確かに、空気の質が変わっていた。COMPの電子ノイズとは明らかに違う、肌にへばりつくような粘り気のある寒気。それは、この数日間で梨月が学習した「悪魔の出現コード」には存在しない、まったく未知の不快感だった。
東京を覆う神の檻(東京封鎖)
その檻の内側で、悪魔使いの縄張り争いとは全く別の次元の、ドロドロとした黒い質量が、じわじわと渋谷の街の底に溜まり始めている。

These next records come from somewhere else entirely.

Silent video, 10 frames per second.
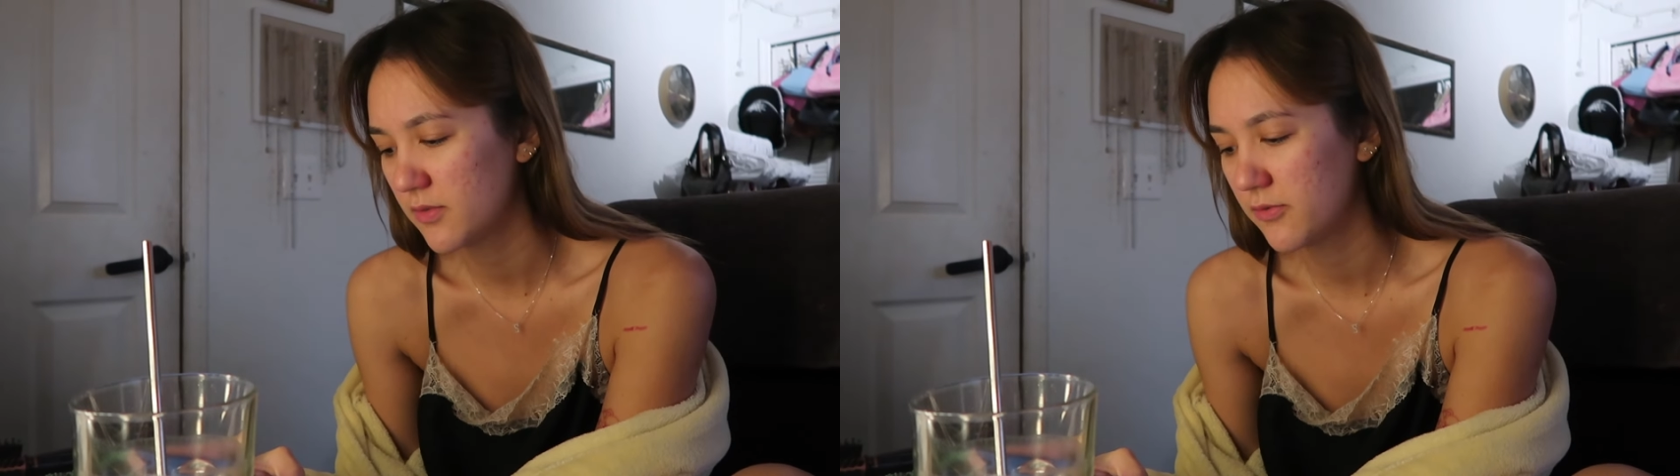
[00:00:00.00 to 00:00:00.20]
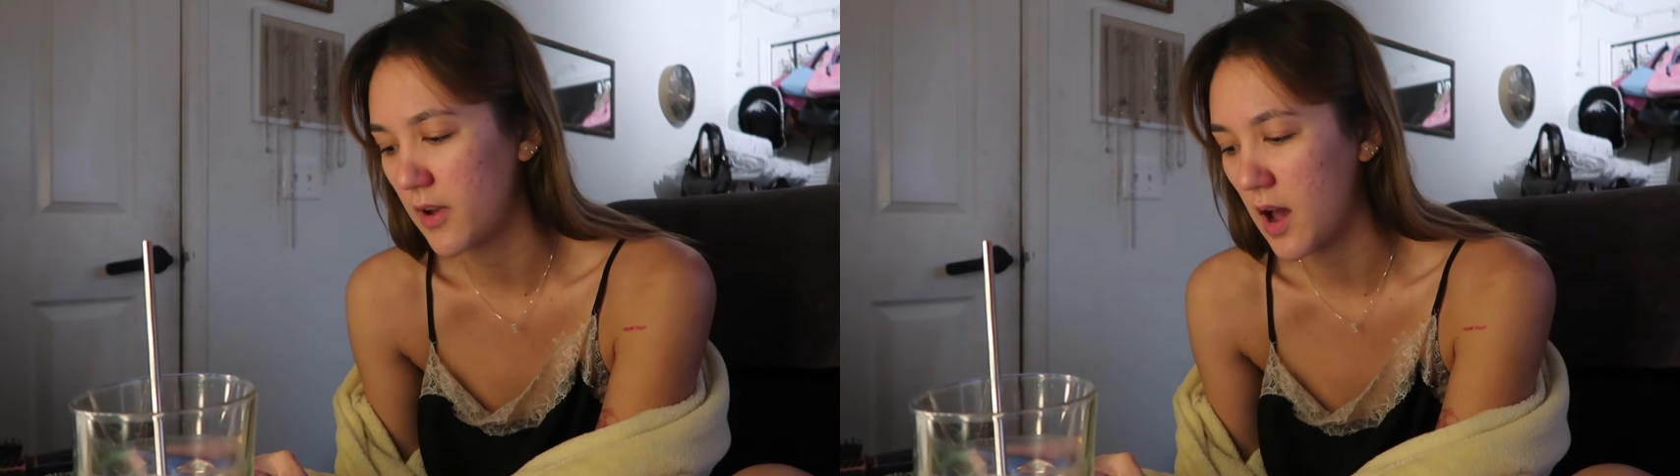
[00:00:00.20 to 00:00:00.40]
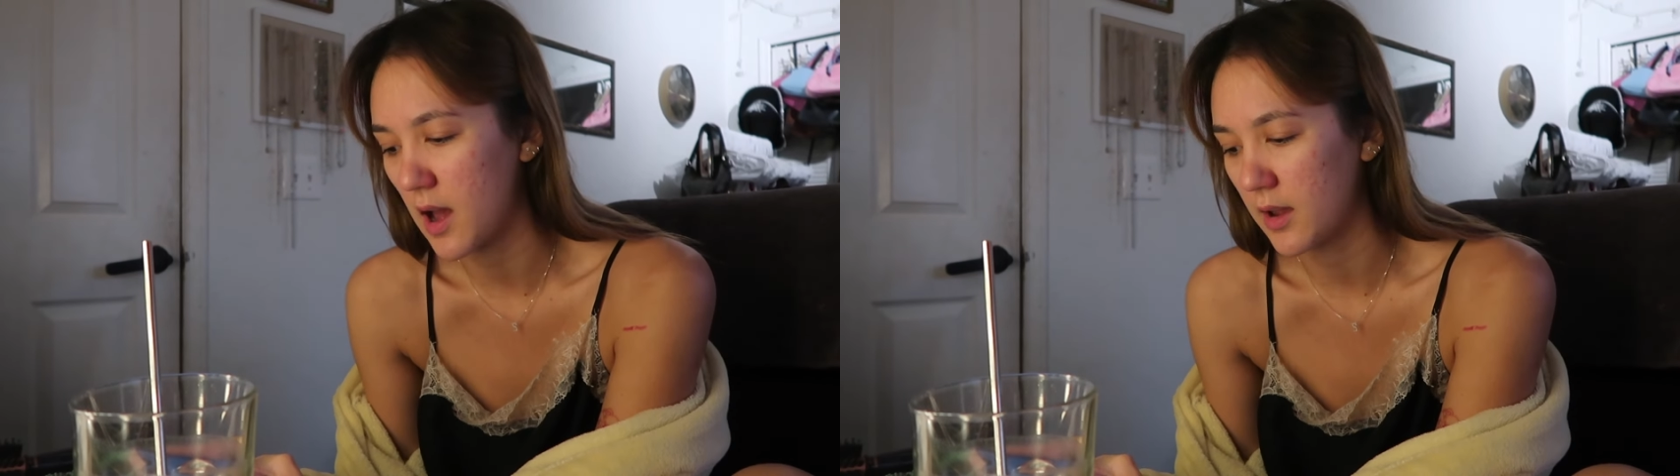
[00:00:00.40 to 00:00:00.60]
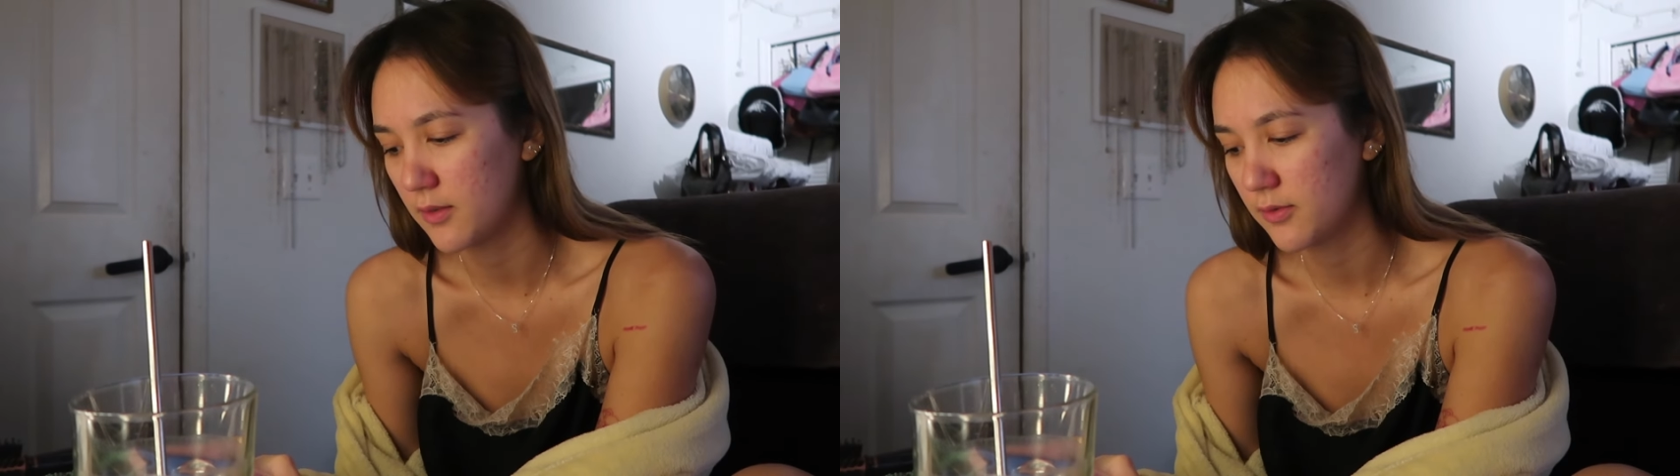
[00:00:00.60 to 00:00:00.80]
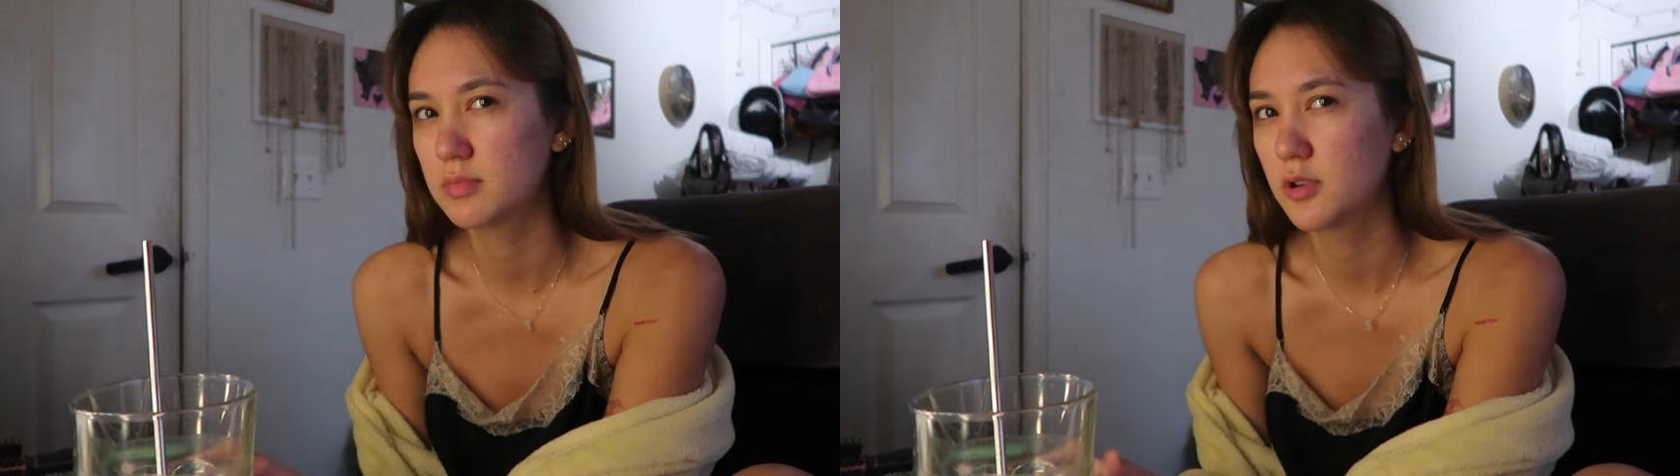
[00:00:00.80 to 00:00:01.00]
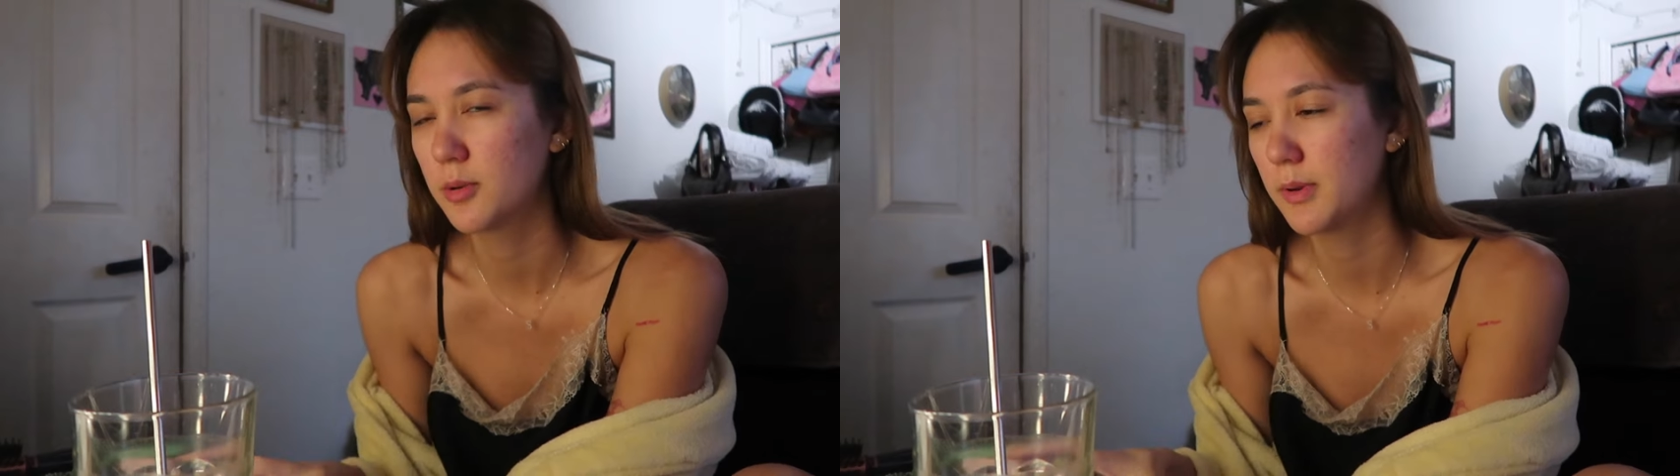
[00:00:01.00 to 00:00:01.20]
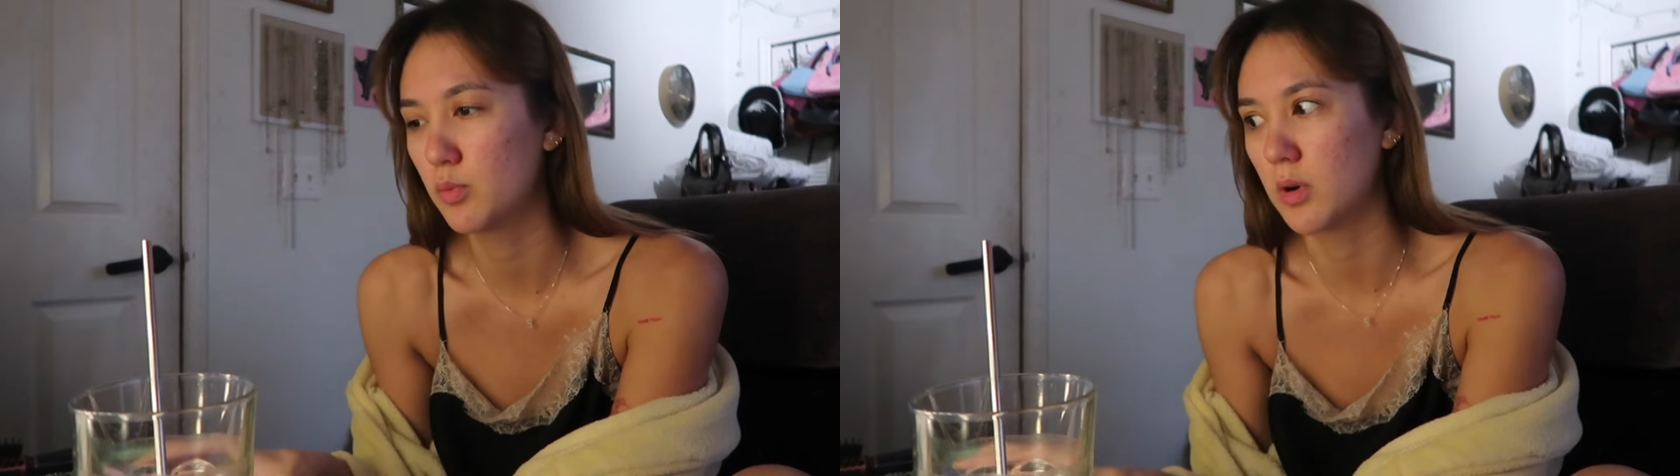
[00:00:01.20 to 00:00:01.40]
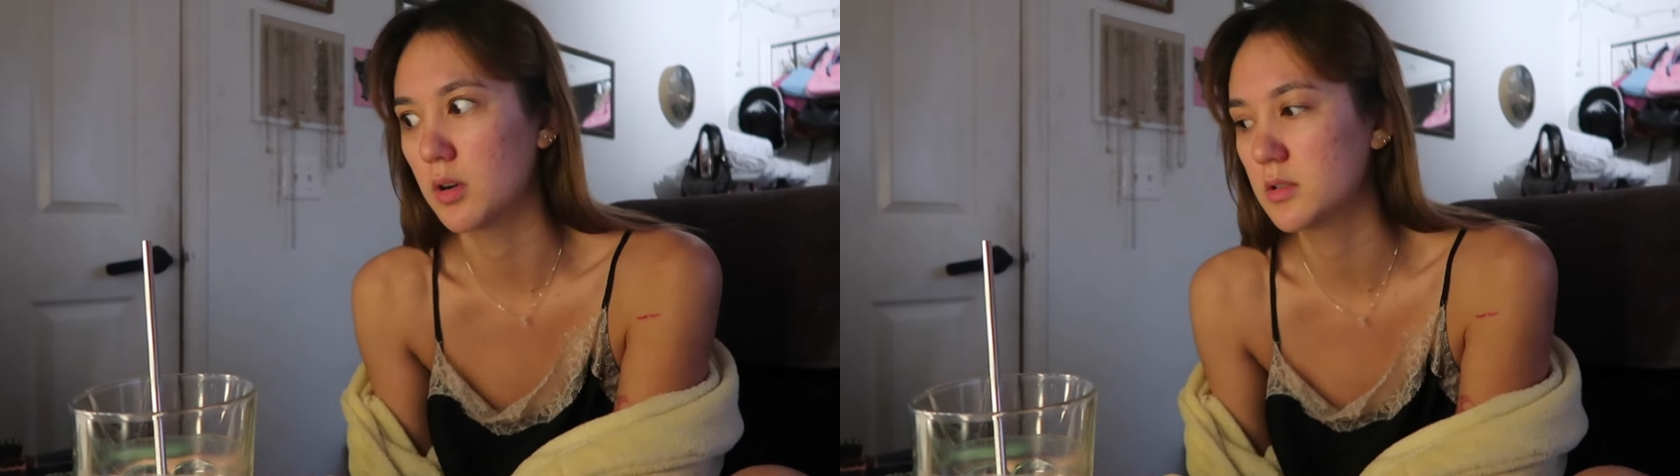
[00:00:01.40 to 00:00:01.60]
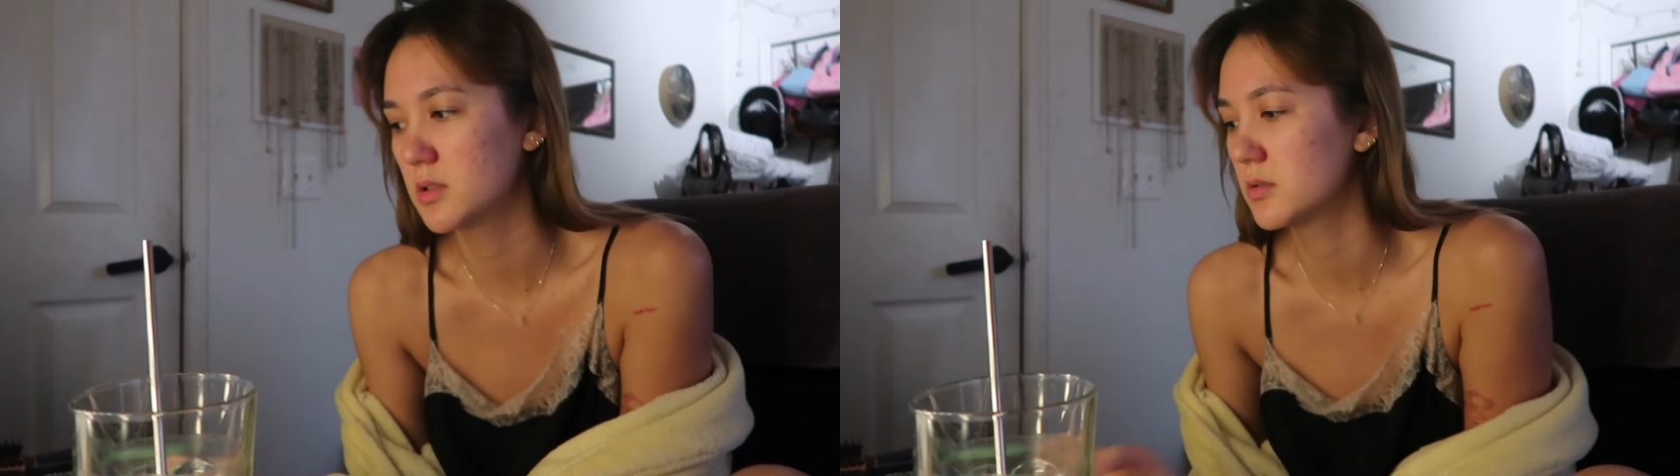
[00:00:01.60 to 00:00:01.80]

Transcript: 5. Could be worse.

(気のせい……? いいえ、何かが、ここに集まってきてる……)
梨月は胸騒ぎに突き動かされ、COMPの画面を起動した。
日付が変わる。十月三十一日。
赤い余命の数字が【 1 】から【 0 】へと書き換わったその瞬間、端末が激しく震動し、血のように赤い文字で新たな『予報』を吐き出した。
【ラプラスメール:10月31日の予報】
本日、19時00分。渋谷駅周辺において、大規模な『帳』が降ろされます。
死亡者数:計測不能。
原因:呪術師、呪詛師、および特級呪霊の衝突による、不可避の霊的災害。
「……呪術師? 帳……?」
かつてない異常なラプラスメールの内容に、梨月の息が止まる。
生きるために選んだ安全地帯。
しかし彼女はまだ知らなかった。
自分がいるこの渋谷こそが、この後、この世の終わりのような劇薬――『渋谷事変』の爆心地になるということを。